Shabier Bahramy, head chef, The Pig: When you get 20 pounds of farm radishes, you have to think on the fly and come up with creative ways to weave them into the menu and specials. Our farm is 100 percent organic with no pesticides, preservatives or additives. The shelf life isn’t as long as commodity produce, so it’s at its peak the moment it comes through our doors. It forces us to think outside the box and reflect a hyper-seasonal menu.
Getting the message that across with General Manager Heidi Minora
EDC: How do you think the farm helps brand your restaurants, if at all?
Heidi Minora: Sourcing locally can mean anything—from a farm way outside the city, hours away to one in a different state. The EatWell Natural Farm is literally one hour outside the city. This sets us apart from any other restaurant in DC. Yes, we are serving a burger, but the bread came from a local bakery, the lettuce and tomato came from our farm and the beef was grassfed from a local butcher. This is a product that our staff can be proud to serve. And if your staff is proud of the company they work for, they will pass that along to their guests.

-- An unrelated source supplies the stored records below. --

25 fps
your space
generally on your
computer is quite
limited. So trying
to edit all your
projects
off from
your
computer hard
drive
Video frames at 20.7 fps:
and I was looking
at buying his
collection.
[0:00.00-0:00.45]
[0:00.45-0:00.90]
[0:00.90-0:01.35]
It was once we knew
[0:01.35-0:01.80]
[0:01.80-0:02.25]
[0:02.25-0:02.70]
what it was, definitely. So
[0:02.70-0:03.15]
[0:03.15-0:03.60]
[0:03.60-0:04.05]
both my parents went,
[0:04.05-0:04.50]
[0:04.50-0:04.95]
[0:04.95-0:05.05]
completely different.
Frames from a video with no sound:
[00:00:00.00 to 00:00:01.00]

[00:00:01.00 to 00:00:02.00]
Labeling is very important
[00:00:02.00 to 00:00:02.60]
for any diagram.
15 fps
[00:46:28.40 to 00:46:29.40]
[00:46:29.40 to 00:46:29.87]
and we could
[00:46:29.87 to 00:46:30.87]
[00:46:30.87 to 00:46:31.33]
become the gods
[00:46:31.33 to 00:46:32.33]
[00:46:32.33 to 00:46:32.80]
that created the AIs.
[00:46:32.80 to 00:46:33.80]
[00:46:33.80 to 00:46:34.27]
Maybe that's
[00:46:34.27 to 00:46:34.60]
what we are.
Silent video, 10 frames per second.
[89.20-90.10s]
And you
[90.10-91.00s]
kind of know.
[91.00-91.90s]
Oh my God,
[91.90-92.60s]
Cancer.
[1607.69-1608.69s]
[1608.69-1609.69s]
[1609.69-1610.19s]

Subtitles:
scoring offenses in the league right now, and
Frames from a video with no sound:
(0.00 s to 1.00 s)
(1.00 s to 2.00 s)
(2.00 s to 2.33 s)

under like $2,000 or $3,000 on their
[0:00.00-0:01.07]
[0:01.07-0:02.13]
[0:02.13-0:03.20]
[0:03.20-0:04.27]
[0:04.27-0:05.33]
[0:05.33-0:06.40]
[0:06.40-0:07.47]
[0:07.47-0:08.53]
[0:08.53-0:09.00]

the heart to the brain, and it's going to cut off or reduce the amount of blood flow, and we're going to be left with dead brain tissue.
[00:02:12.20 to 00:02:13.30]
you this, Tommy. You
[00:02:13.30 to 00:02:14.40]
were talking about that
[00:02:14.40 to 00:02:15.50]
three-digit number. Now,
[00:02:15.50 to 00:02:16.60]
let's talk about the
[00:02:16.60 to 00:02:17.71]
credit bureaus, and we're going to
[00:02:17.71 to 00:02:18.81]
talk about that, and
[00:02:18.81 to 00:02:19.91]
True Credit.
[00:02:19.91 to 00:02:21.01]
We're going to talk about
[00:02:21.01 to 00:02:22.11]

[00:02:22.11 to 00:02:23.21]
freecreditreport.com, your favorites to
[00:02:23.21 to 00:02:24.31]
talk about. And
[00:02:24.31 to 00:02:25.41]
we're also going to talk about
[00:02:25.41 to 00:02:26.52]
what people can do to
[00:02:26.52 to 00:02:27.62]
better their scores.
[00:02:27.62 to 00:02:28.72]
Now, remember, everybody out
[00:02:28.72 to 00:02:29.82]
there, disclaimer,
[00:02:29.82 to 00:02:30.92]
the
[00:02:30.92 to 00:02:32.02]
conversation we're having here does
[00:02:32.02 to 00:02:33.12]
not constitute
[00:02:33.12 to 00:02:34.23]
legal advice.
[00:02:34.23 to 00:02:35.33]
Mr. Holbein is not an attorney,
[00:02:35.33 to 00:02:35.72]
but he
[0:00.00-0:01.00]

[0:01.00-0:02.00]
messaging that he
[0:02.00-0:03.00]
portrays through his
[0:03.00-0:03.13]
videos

As business owners, we feel very strongly that we have a responsibility to not just take from this earth but also give back to it. We are an eco-friendly restaurant group that composts in house. We use only biodegradable products in our restaurants, do not use plastic bags and have both energy-efficient and water-conservation efforts in our restaurants.
EDC: How do your guests react to knowing you have a farm and grow your own produce?
HM: Parents especially appreciate any restaurant that’s going to make natural foods tasty and approachable for their children. We offer volunteer days at our farm, which are excellent ways for parents and children to work on a farm and make lunch together. Folks are always eager to know more and we love that we can give them that opportunity.